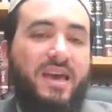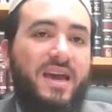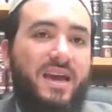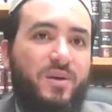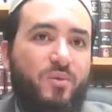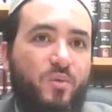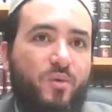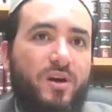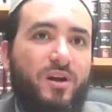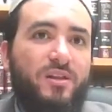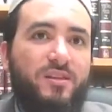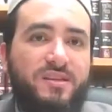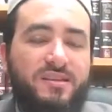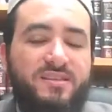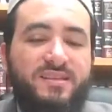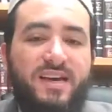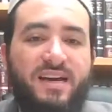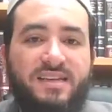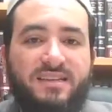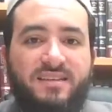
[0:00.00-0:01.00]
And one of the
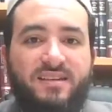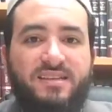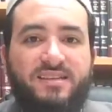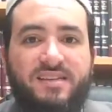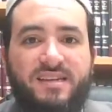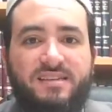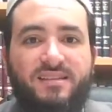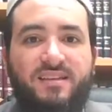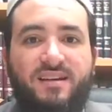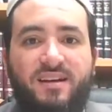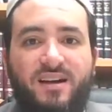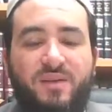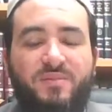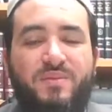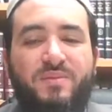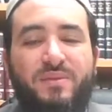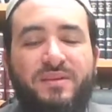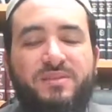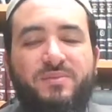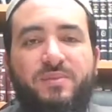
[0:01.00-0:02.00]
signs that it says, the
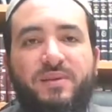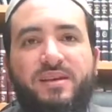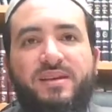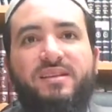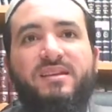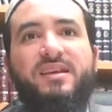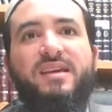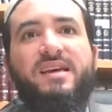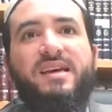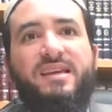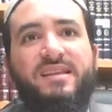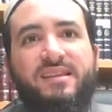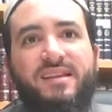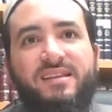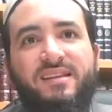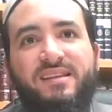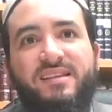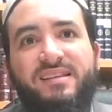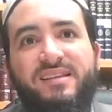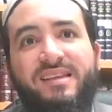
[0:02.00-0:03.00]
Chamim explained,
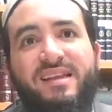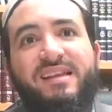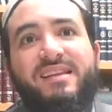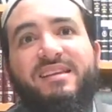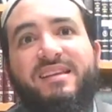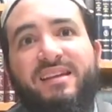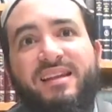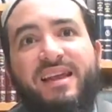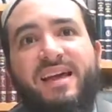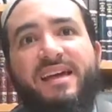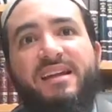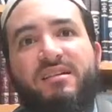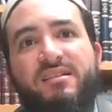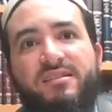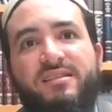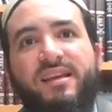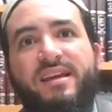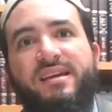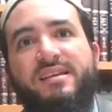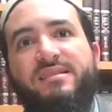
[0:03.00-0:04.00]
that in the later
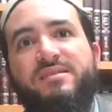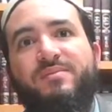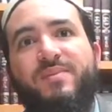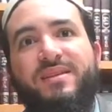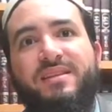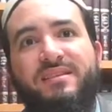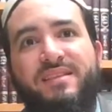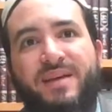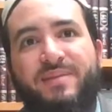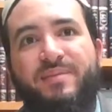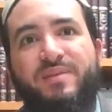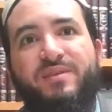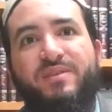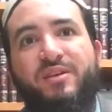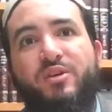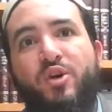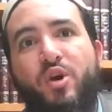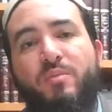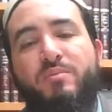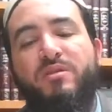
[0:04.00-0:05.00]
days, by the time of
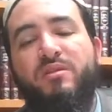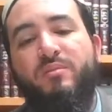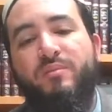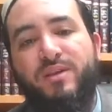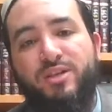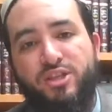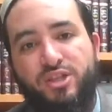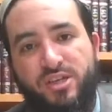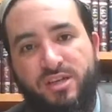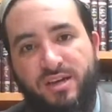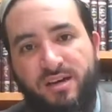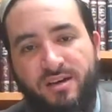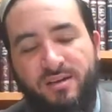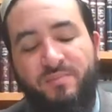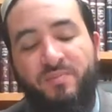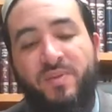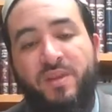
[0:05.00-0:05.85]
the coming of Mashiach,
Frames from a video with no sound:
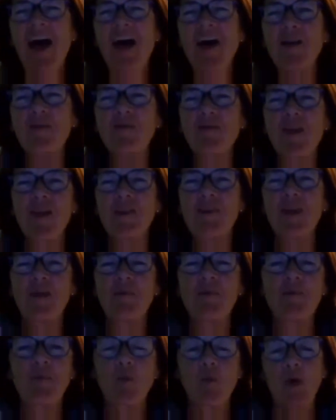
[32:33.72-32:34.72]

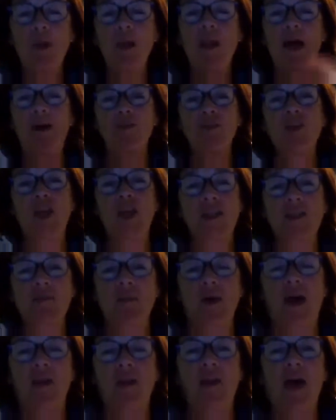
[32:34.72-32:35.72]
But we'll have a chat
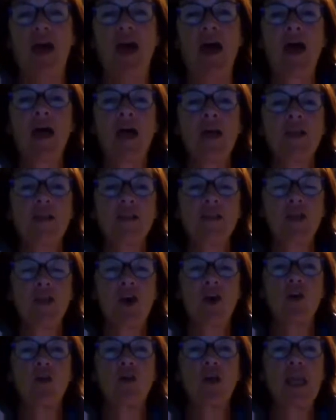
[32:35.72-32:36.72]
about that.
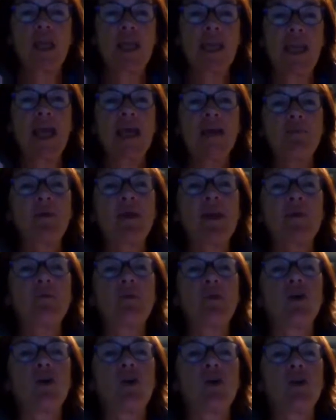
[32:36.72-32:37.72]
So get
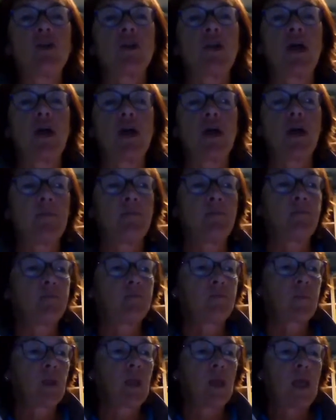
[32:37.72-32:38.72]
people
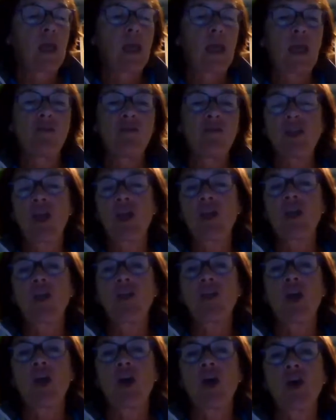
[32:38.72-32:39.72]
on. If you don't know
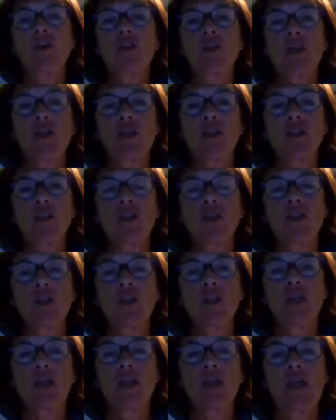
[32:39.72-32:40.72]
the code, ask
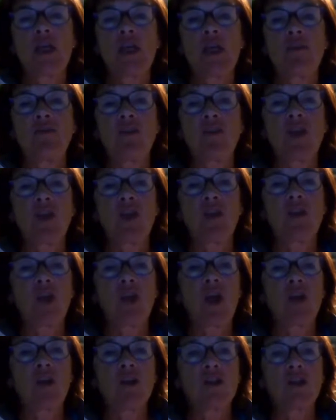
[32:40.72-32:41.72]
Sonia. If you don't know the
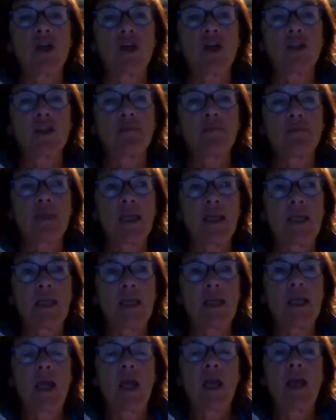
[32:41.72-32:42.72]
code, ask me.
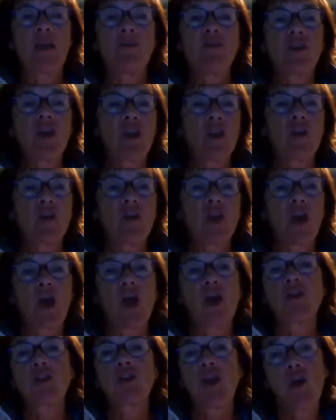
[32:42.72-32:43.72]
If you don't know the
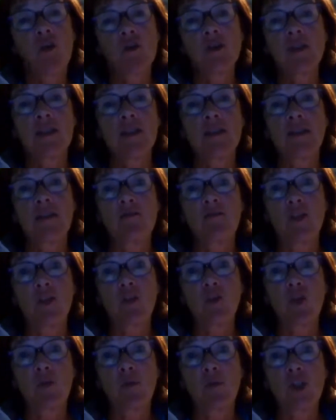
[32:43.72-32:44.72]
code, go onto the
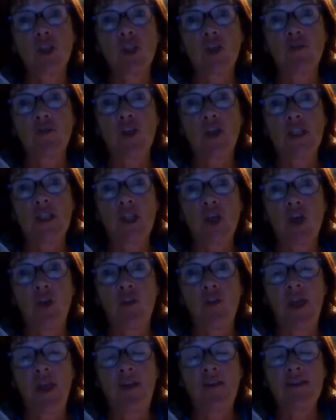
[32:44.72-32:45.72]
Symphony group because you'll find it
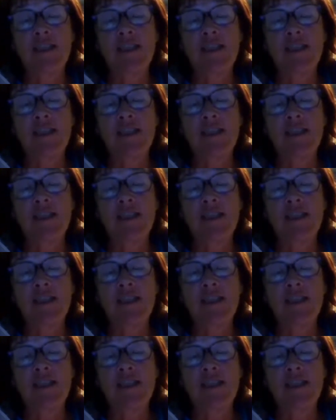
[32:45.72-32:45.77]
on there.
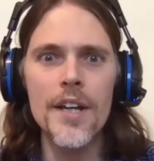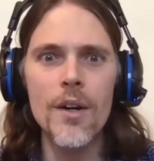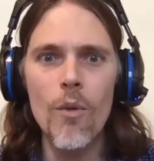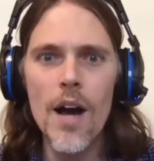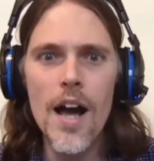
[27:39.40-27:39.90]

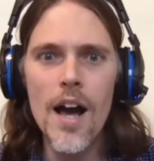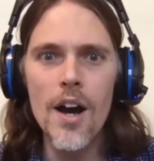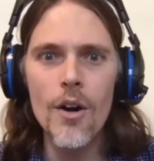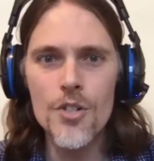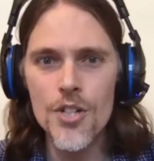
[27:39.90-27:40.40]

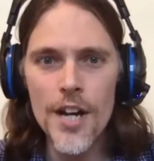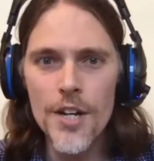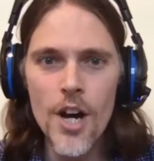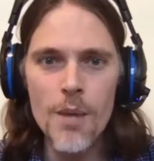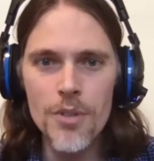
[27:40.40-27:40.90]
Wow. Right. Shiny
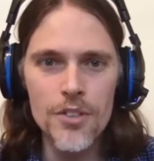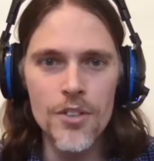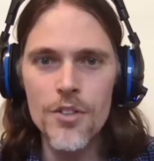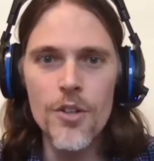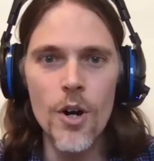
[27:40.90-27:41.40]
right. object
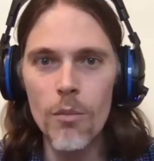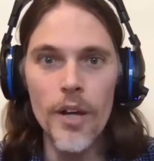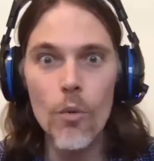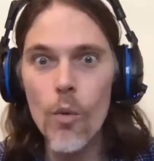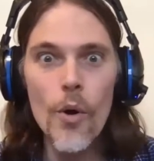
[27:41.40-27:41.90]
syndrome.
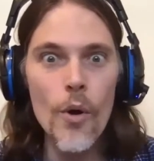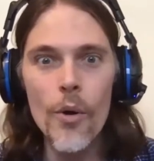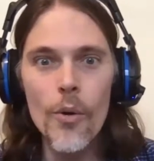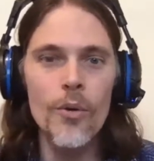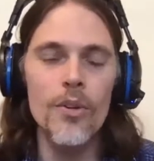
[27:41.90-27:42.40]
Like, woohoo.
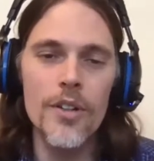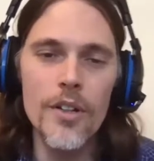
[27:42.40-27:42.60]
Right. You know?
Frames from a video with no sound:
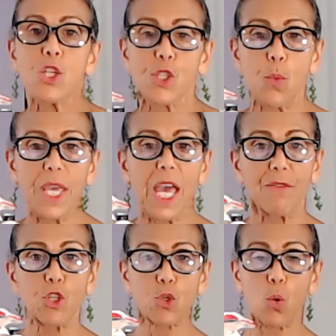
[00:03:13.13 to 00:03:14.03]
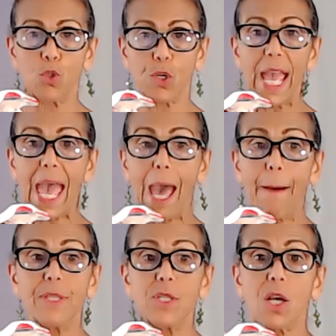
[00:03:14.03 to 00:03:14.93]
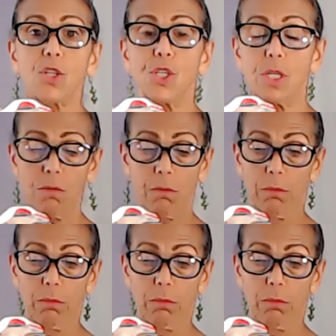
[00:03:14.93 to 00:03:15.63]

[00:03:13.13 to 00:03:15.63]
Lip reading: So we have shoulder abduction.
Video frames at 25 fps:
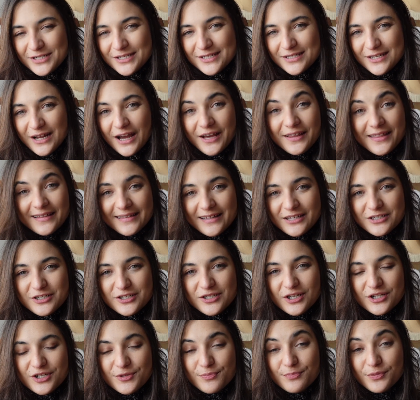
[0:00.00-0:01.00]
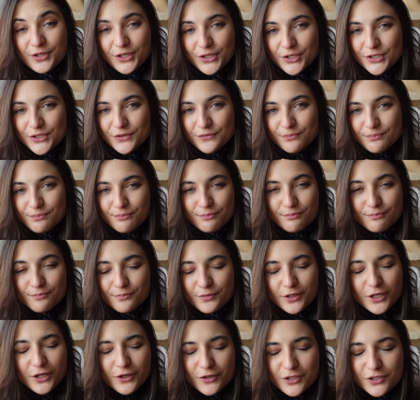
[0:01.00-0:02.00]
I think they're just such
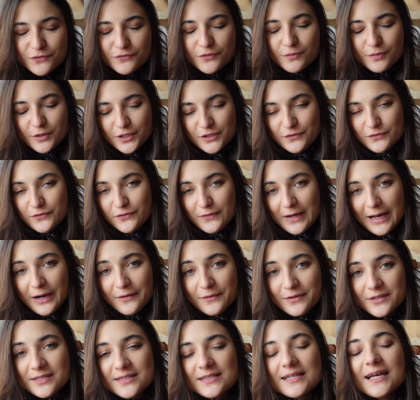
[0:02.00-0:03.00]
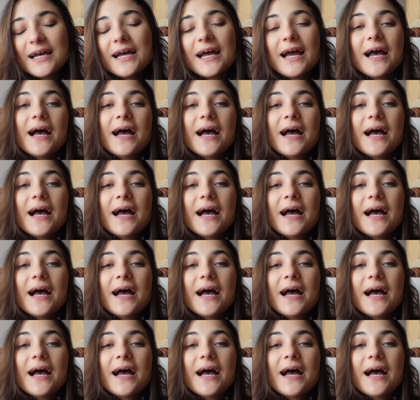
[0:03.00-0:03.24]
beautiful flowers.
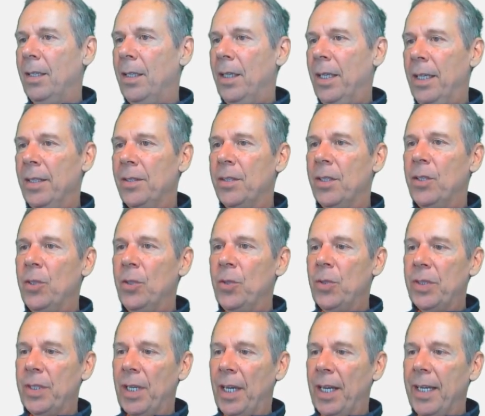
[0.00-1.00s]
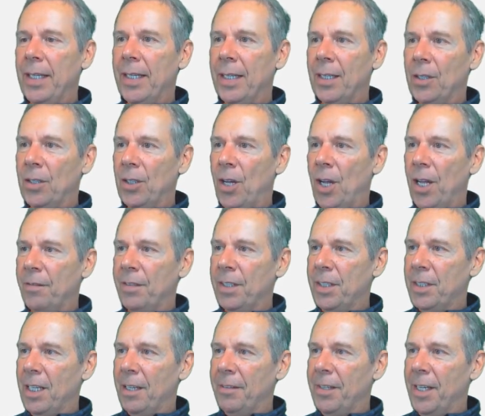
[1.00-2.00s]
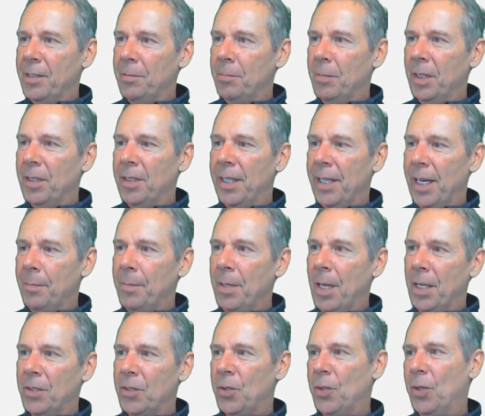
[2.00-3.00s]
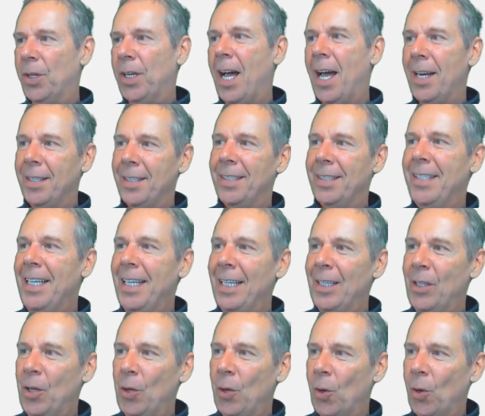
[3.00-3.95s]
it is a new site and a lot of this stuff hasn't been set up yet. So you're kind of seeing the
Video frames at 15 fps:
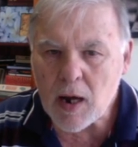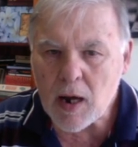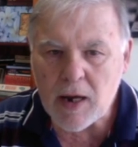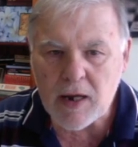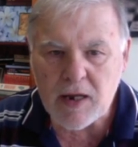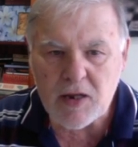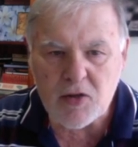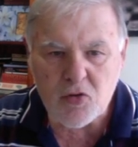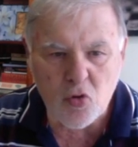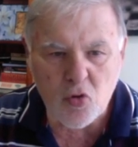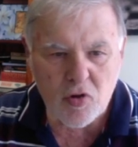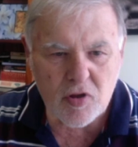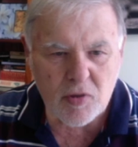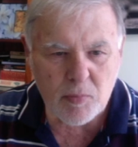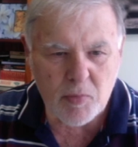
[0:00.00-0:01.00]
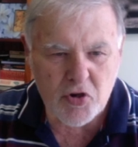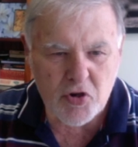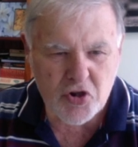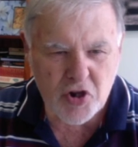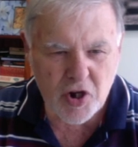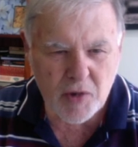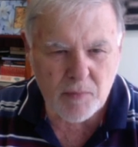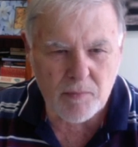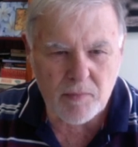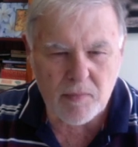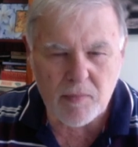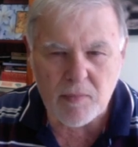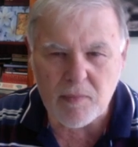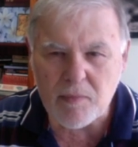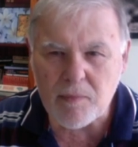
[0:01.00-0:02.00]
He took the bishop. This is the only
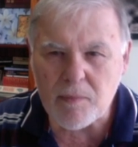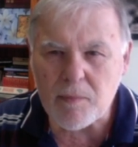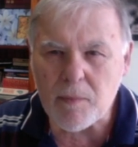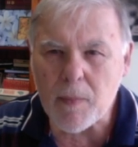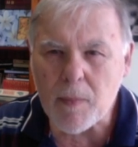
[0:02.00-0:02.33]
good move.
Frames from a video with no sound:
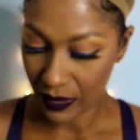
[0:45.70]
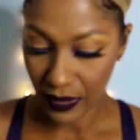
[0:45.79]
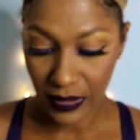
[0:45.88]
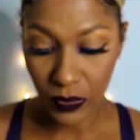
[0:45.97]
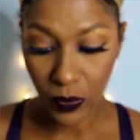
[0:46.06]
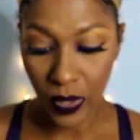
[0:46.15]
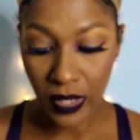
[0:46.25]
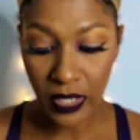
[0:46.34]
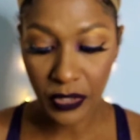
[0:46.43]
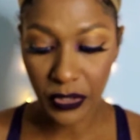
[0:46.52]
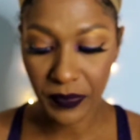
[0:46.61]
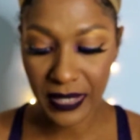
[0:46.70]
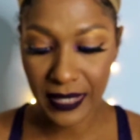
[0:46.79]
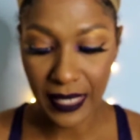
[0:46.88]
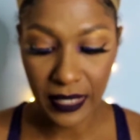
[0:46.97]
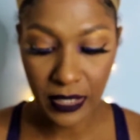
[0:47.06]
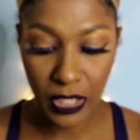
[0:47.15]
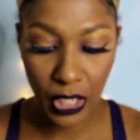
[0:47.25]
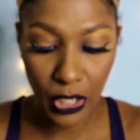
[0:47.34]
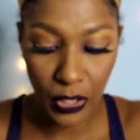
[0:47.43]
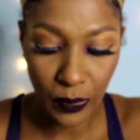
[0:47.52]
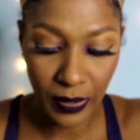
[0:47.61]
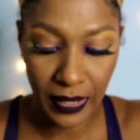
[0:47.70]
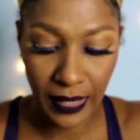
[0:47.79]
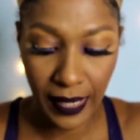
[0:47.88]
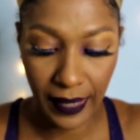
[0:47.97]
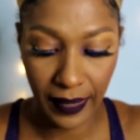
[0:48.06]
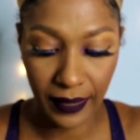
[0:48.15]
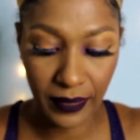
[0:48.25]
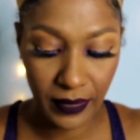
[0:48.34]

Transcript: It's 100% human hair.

____________________

Reproduce every entry exactly, but omit each picture.

*ANSWER SPACE*.
[0:00.00-0:01.00]
And one of the
[0:01.00-0:02.00]
signs that it says, the
[0:02.00-0:03.00]
Chamim explained,
[0:03.00-0:04.00]
that in the later
[0:04.00-0:05.00]
days, by the time of
[0:05.00-0:05.85]
the coming of Mashiach,
Frames from a video with no sound:
[32:33.72-32:34.72]

[32:34.72-32:35.72]
But we'll have a chat
[32:35.72-32:36.72]
about that.
[32:36.72-32:37.72]
So get
[32:37.72-32:38.72]
people
[32:38.72-32:39.72]
on. If you don't know
[32:39.72-32:40.72]
the code, ask
[32:40.72-32:41.72]
Sonia. If you don't know the
[32:41.72-32:42.72]
code, ask me.
[32:42.72-32:43.72]
If you don't know the
[32:43.72-32:44.72]
code, go onto the
[32:44.72-32:45.72]
Symphony group because you'll find it
[32:45.72-32:45.77]
on there.
[27:39.40-27:39.90]

[27:39.90-27:40.40]

[27:40.40-27:40.90]
Wow. Right. Shiny
[27:40.90-27:41.40]
right. object
[27:41.40-27:41.90]
syndrome.
[27:41.90-27:42.40]
Like, woohoo.
[27:42.40-27:42.60]
Right. You know?
Frames from a video with no sound:
[00:03:13.13 to 00:03:14.03]
[00:03:14.03 to 00:03:14.93]
[00:03:14.93 to 00:03:15.63]

[00:03:13.13 to 00:03:15.63]
Lip reading: So we have shoulder abduction.
Video frames at 25 fps:
[0:00.00-0:01.00]
[0:01.00-0:02.00]
I think they're just such
[0:02.00-0:03.00]
[0:03.00-0:03.24]
beautiful flowers.
[0.00-1.00s]
[1.00-2.00s]
[2.00-3.00s]
[3.00-3.95s]
it is a new site and a lot of this stuff hasn't been set up yet. So you're kind of seeing the
Video frames at 15 fps:
[0:00.00-0:01.00]
[0:01.00-0:02.00]
He took the bishop. This is the only
[0:02.00-0:02.33]
good move.
Frames from a video with no sound:
[0:45.70]
[0:45.79]
[0:45.88]
[0:45.97]
[0:46.06]
[0:46.15]
[0:46.25]
[0:46.34]
[0:46.43]
[0:46.52]
[0:46.61]
[0:46.70]
[0:46.79]
[0:46.88]
[0:46.97]
[0:47.06]
[0:47.15]
[0:47.25]
[0:47.34]
[0:47.43]
[0:47.52]
[0:47.61]
[0:47.70]
[0:47.79]
[0:47.88]
[0:47.97]
[0:48.06]
[0:48.15]
[0:48.25]
[0:48.34]

Transcript: It's 100% human hair.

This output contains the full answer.